WORK ITEM: From the records below, state how many lines include the word "frames", giving only that number.

[Source records]
++++++++++++++++++++
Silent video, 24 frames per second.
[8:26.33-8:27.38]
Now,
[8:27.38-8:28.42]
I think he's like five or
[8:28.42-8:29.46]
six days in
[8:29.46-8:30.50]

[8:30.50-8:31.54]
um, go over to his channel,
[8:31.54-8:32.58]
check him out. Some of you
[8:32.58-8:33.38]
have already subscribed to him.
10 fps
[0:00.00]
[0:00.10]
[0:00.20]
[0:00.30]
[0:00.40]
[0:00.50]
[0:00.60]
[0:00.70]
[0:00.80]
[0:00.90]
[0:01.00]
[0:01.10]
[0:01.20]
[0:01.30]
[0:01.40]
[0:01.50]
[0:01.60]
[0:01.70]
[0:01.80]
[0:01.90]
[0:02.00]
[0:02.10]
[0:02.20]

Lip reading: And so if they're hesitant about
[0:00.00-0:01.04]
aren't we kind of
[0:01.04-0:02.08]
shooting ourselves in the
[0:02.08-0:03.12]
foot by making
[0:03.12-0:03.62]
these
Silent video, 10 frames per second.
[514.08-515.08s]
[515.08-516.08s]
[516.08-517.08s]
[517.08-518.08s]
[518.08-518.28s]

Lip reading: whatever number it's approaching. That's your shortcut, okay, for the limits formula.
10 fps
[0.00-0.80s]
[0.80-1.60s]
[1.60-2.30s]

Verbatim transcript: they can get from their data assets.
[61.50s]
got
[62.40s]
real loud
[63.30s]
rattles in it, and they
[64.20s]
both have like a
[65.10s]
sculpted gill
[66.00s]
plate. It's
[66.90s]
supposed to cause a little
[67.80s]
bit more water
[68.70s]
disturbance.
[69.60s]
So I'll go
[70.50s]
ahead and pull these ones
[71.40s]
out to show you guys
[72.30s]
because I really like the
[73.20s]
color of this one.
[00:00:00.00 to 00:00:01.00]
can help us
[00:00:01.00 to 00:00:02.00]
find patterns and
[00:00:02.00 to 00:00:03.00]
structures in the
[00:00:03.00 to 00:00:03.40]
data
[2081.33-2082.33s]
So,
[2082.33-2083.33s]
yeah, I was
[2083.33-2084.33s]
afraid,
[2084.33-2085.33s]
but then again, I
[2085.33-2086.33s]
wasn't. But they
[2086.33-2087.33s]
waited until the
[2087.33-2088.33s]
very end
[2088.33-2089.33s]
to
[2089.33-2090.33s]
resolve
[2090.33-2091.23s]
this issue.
++++++++++++++++++++
EXPECTED OUTPUT: 2